While assessments of body water compartments via BIA are frequently used in clinical practice and can aid medical decisions [1], other physiologic variables such as PhA and %BF are often key measurements of BIA [2]. This study provides novel findings that build upon previous literature by demonstrating statistically but not practically meaningful shifts in body water compartments and corresponding clinical markers such as PhA and %BF. Of note, no statistical differences were observed for the assessment of PhA between time points (Fig. 3B; Table 2). Therefore, while PhA = arctan(Xc/R)*(180/π), the statistical differences observed for R and Xc did not affect the calculation of PhA, further emphasizing the small effect of time spent in the supine position on BIA. This finding supports that PhA can be accurately assessed immediately upon assuming a supine position without allowing time for body water compartment stabilization via the RJL Quantum Legacy analyzer. We did observe a statistically significant difference yet small effect (p <0.001, η2G <0.001) of time on estimations of %BF, but this equated to only a +0.1% difference between measurements taken immediately after assuming a supine position and those taken 15 minutes later. As previously indicated, a difference of 0.1% is of little practical significance for healthy adults.

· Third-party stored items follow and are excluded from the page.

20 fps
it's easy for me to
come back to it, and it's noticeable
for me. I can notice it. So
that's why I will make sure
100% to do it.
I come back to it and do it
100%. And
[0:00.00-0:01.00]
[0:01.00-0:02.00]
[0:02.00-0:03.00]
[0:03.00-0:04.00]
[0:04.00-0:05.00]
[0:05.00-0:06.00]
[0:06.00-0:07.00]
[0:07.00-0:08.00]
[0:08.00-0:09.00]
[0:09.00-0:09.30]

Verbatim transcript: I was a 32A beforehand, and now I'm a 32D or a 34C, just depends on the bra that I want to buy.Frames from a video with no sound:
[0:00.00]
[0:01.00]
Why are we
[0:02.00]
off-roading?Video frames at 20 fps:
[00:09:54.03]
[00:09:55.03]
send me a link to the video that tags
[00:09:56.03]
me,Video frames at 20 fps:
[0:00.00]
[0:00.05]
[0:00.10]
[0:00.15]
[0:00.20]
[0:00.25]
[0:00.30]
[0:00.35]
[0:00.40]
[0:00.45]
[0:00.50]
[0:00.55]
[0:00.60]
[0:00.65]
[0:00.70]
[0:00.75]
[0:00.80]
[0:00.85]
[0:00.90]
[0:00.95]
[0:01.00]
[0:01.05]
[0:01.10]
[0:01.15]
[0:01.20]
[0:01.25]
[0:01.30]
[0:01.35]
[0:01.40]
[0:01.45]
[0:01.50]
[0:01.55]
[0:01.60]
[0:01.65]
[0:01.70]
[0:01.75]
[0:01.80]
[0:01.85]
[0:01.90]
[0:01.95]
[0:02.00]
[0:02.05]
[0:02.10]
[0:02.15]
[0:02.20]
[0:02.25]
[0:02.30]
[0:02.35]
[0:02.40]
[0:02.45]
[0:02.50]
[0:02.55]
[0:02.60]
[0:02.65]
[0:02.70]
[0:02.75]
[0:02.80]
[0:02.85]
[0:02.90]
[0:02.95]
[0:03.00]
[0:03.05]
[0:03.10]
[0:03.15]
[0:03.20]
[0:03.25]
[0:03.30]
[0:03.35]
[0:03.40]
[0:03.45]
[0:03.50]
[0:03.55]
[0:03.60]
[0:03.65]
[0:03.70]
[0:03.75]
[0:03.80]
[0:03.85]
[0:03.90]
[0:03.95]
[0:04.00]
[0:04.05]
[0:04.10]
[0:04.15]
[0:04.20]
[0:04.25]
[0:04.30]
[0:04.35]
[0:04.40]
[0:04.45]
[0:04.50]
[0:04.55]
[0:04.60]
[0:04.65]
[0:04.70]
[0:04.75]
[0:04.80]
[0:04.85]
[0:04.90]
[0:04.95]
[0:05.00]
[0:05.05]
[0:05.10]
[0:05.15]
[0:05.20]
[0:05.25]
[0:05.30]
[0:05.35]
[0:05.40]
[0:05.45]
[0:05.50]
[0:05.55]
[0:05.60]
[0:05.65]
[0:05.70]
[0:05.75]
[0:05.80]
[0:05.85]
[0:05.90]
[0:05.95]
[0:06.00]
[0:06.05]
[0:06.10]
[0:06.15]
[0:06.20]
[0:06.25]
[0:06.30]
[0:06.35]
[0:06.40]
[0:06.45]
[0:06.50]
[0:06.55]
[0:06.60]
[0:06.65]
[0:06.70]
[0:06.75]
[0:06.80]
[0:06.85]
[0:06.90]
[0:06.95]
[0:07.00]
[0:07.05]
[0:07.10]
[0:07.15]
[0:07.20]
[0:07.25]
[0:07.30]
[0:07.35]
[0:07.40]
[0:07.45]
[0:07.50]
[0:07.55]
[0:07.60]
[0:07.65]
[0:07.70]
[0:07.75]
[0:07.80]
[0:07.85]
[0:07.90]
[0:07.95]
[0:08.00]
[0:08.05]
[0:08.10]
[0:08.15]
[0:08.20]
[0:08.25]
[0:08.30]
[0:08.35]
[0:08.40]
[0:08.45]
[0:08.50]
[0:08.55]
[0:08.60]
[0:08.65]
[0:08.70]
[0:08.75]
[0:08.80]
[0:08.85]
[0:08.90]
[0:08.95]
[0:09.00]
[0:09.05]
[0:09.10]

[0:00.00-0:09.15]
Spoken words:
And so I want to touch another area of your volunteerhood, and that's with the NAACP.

Therefore, this study supports the use of the RJL Quantum Legacy analyzer immediately upon assuming the supine position for estimations of %BF for healthy adults.

In conclusion, although statistically significant, the trivial differences between time points observed in this study indicates that resting in the supine position for 15 minutes after transitioning from a vertical position prior to SFBIA with the RJL Quantum Legacy analyzer lacks practical significance and is likely unnecessary for healthy adults. Assuming that participants adhere to standard pretest guidelines for BIA and the device has been calibrated in accordance with the manufacturer’s guidelines, it appears that the RJL Quantum Legacy analyzer can be used immediately upon assuming the supine position. There is a growing clinical application of SFBIA, and it is unknown if the findings observed in the present study can be generalized to clinical populations; therefore, more research is warranted to characterize the effect of supine shifts in body water compartments in a clinical sample with the RJL Quantum Legacy analyzer.